What follows are some of the pages from the Thesis Journal that show my shift in the way I went about creating my art.
About Cathy Locke
A seasoned creative professional with over 25 years of experience in the creative arts, Ms. Locke’s track record spans multiple disciplines including fine art, commercial illustration, graphic design, and teaching. She has worked with several Fortune 500 clients such as American Express, Bank of America, Kaiser Permanente, and ITT. As well as with some of the world’s premier agencies, such as Pentagram, Grey Advertising, Landor, Foote Cone & Belding, and Chiat/Day.

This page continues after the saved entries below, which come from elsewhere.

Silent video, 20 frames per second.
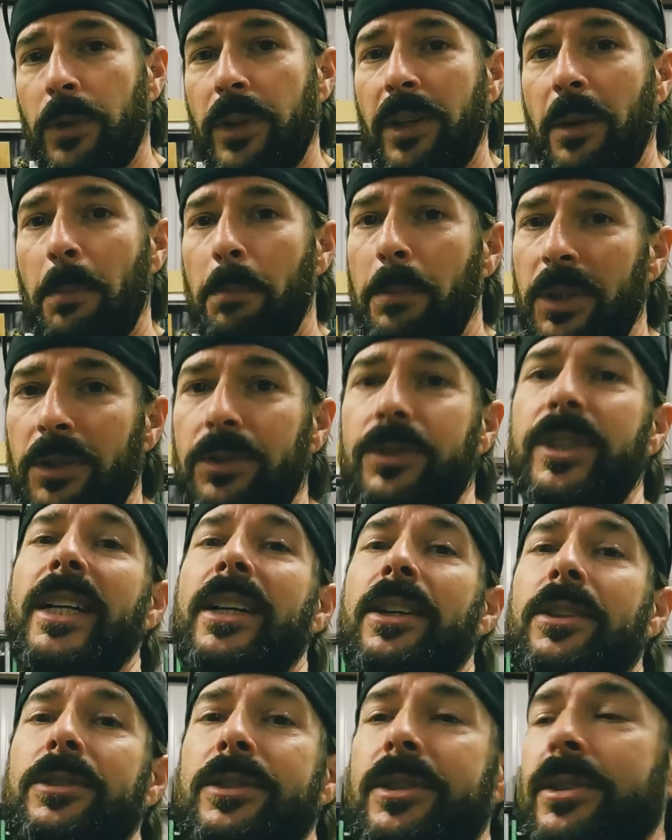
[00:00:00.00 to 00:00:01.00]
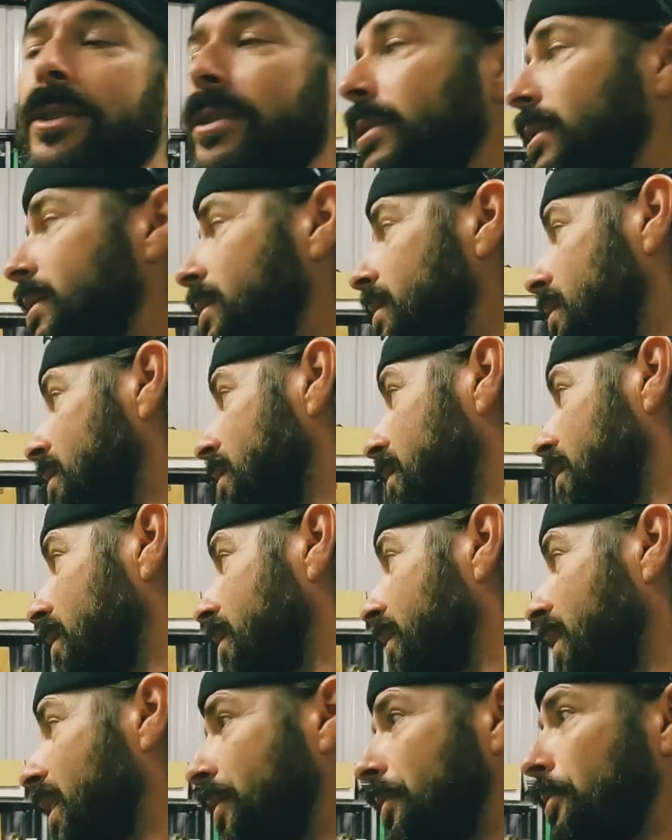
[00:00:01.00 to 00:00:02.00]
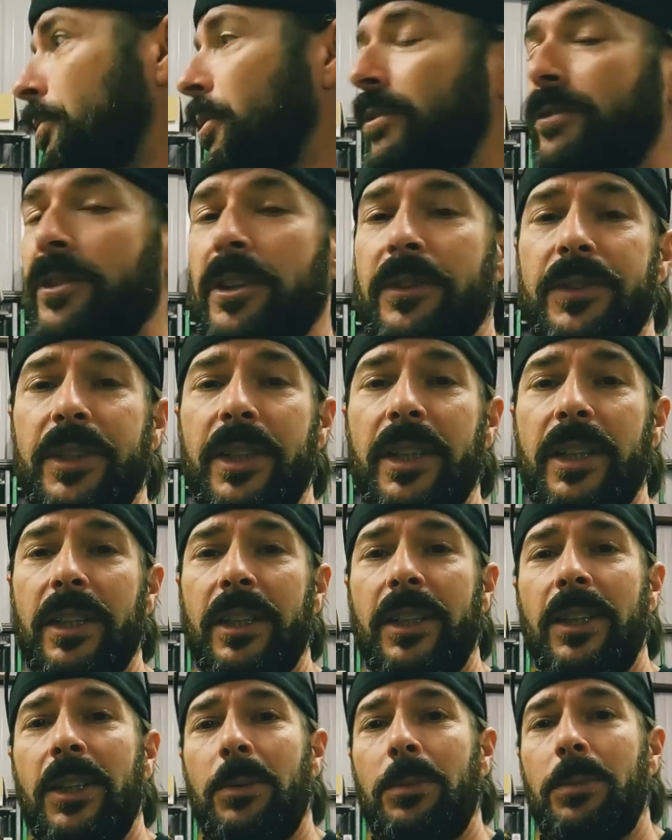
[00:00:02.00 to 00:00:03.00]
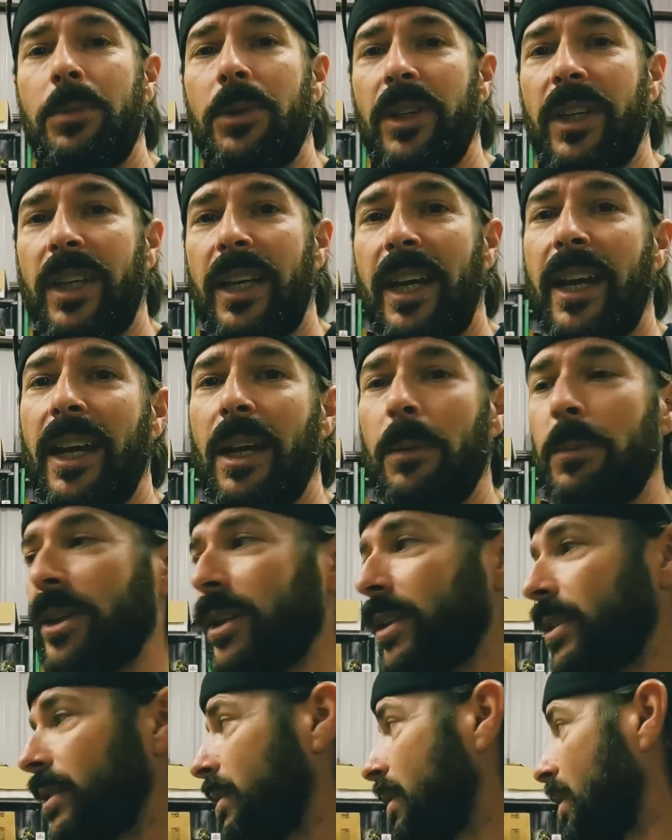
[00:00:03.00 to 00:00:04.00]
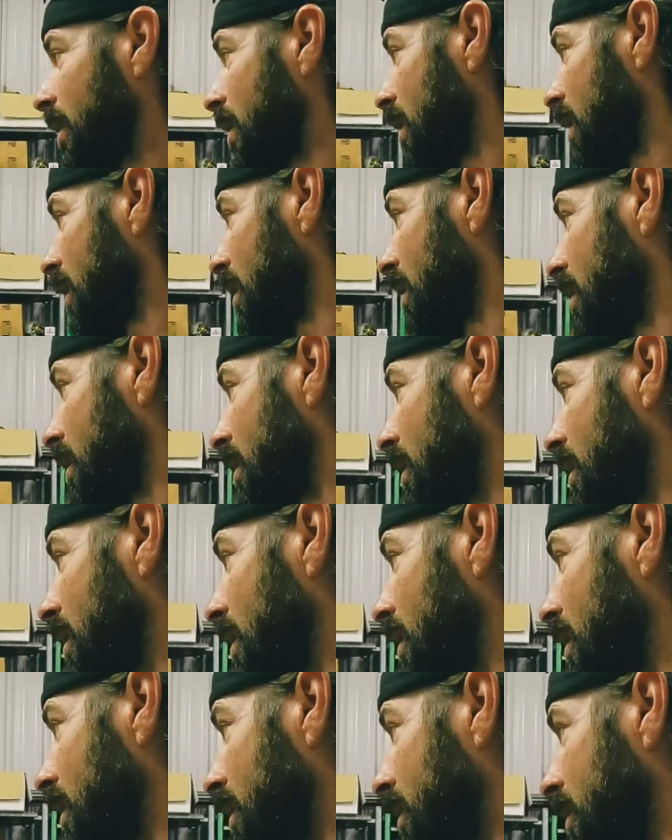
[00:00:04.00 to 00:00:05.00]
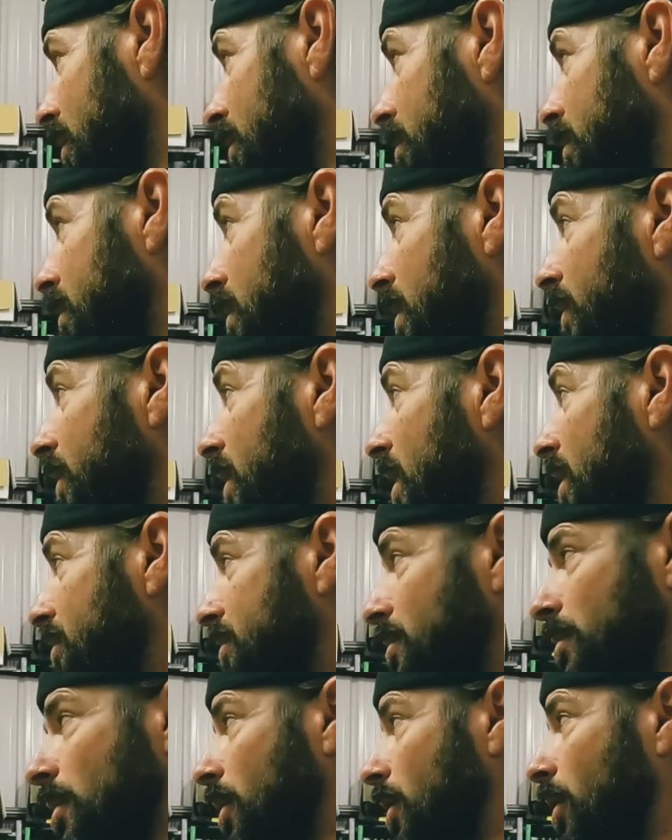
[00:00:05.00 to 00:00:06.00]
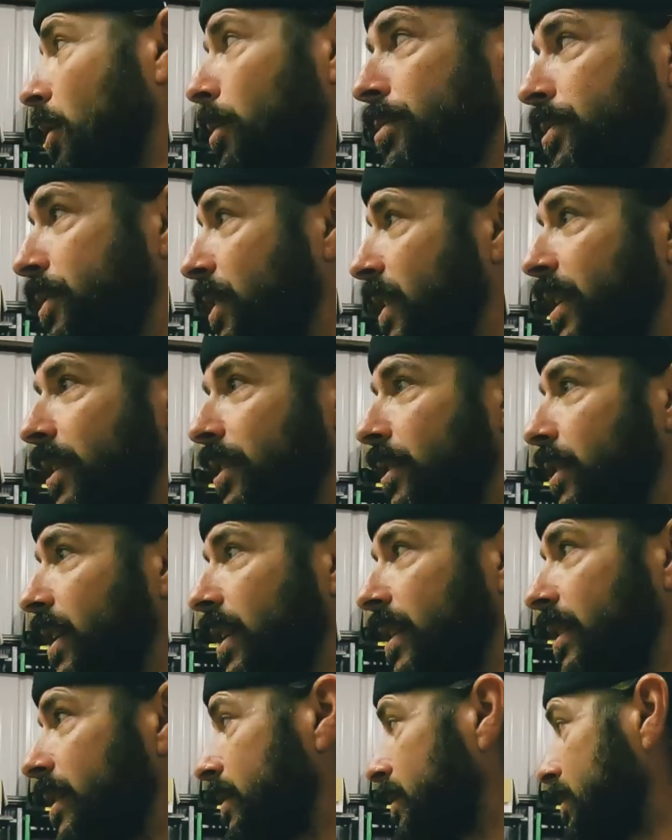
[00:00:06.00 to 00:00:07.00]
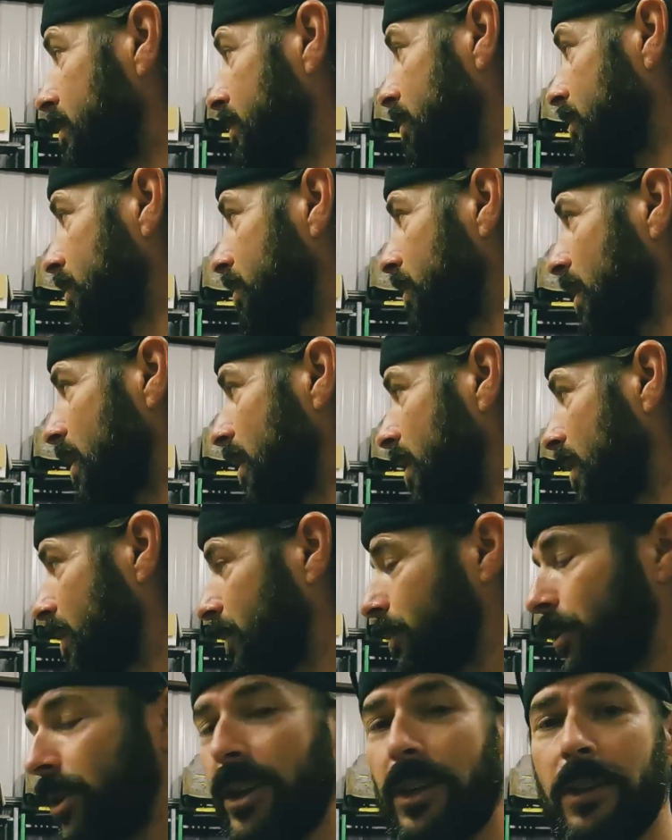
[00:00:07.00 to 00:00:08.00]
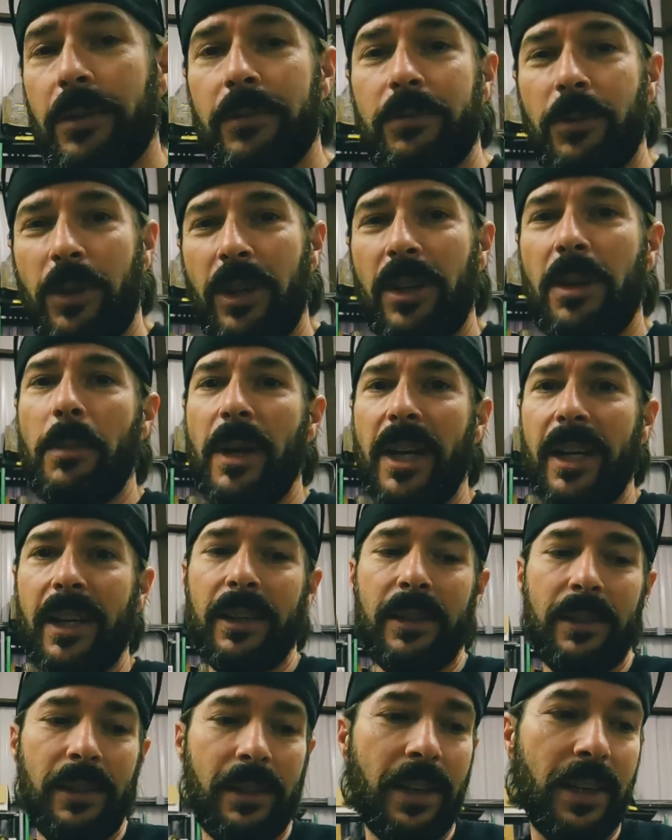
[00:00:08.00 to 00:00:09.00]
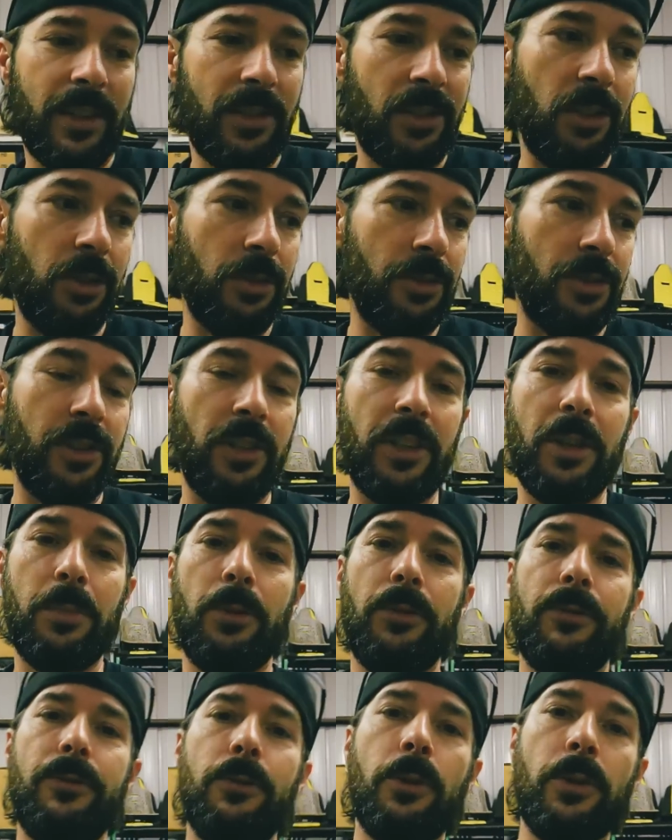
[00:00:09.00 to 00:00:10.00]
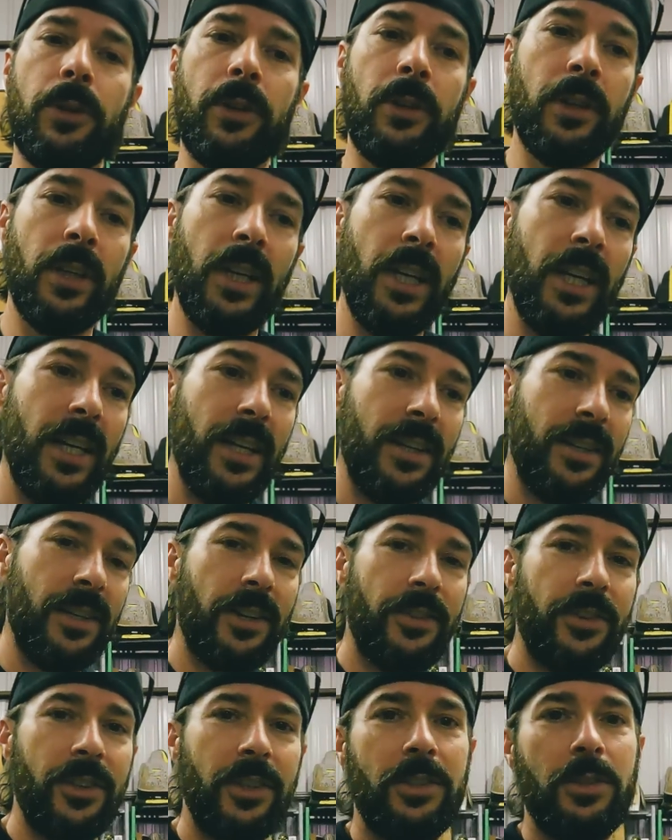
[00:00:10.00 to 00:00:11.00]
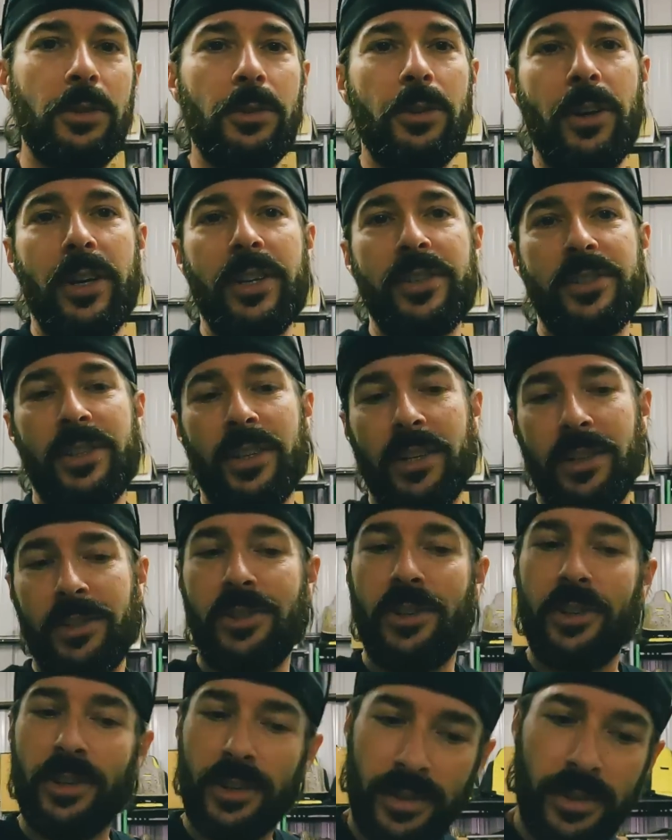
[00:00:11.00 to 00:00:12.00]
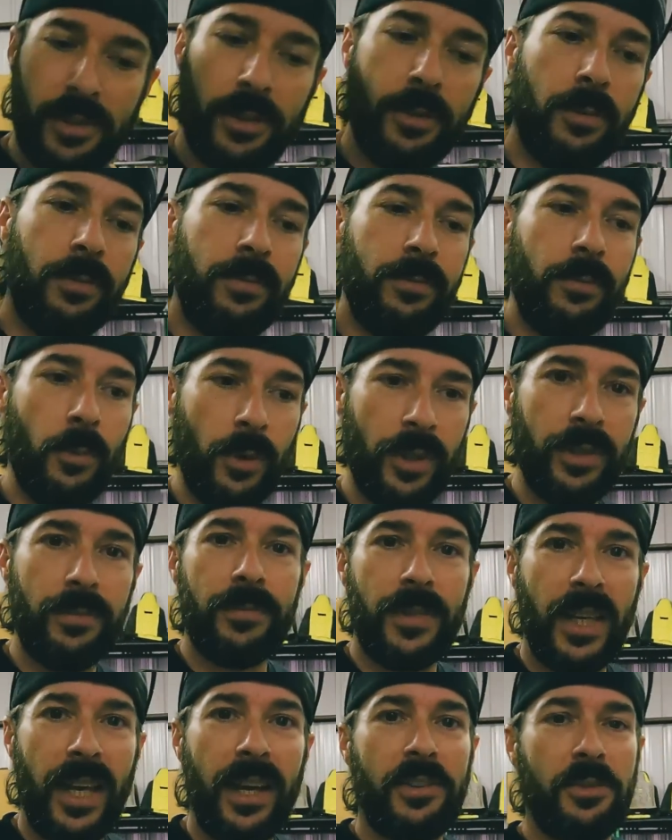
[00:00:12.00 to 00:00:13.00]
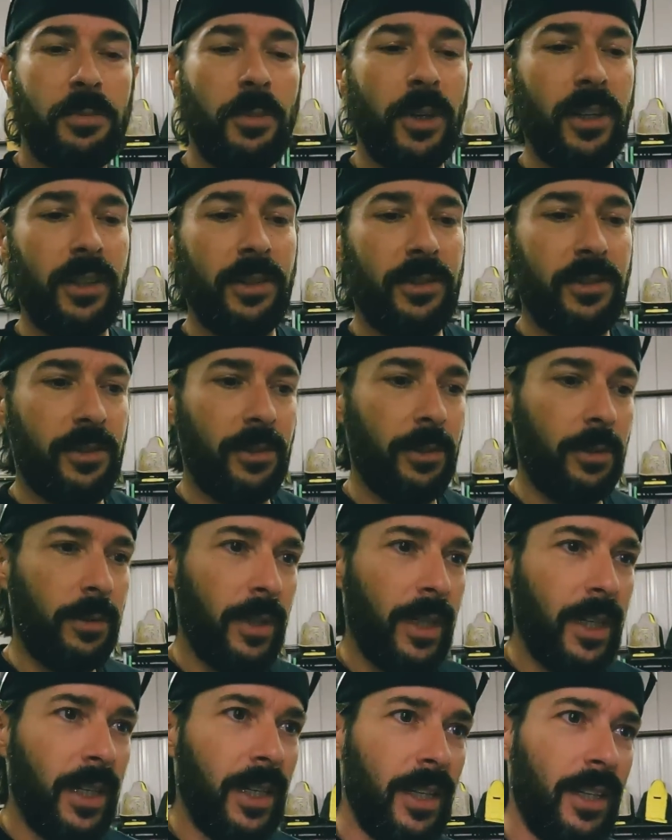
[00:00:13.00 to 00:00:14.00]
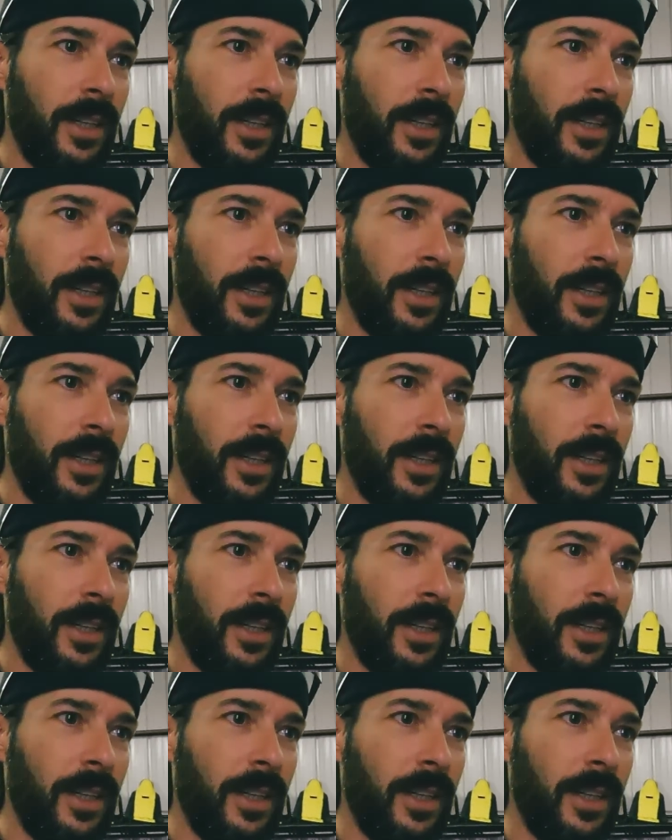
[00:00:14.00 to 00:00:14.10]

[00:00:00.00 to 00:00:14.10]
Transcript: we're going to build out that 350, put a cam in it. I've got some carbs laying around. We're gonna make it a nice little sleeper for her. Nothing too crazy because she does still want gas mileage, so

Ms. Locke has received many accolades for her fine art, the list includes the Pastel Society of America, the West Coast Pastel Society, Pastel 100, the Northwest Pastel Society, New Mexico Pastel Society, Florida Pastel Society, Salon International, OPA and Connecticut Society of Portrait Artists. For her commercial work she has received accolades from Art Directors Club of New York, Society of Illustrators in Los Angeles, CA Magazine, Creativity 37 and Campaign Papers. Ms. Locke began my education with traditional art history, including studying in Europe at the Art Academy in Paris, with extensive study at the Louvre, as well as the London Polytechnic Institute with work at the Tate Gallery. In the fall of 2003, she was able to study art in Russia. Ms. Locke holds a BFA from Art Center College of Design and a MFA from the Art Academy of Art, both with honors. She exhibits and sells her paintings throughout the United States.
Cathy Locke organizes annual art excursions to Russia.
About Jennifer Almodova
Jennifer Almodova earned a B.F.A. degree in Sculpture from Scripps College in Claremont, California, and a M.F.A. degree in Ceramic Sculpture with an emphasis in Watercolor Painting from San Francisco State University, where she studied with both Wesley Chamberlain and Stephen DeStaebler. She taught undergraduate and graduate courses at Louisiana Tech University in Ruston, Louisiana from 1985 to 1988, taught at the University of San Francisco from 1994 to 1996 and has taught at the San Francisco Academy of Art University for the last 15 years, since 1993.In the last four years, Jennifer has conducted private workshops throughout the western United States including California, Hawaii, Washington and Montana. She exhibits and sells her paintings in California, Hawaii and Montana, and her work hangs in collections across the United States, Europe and Asia.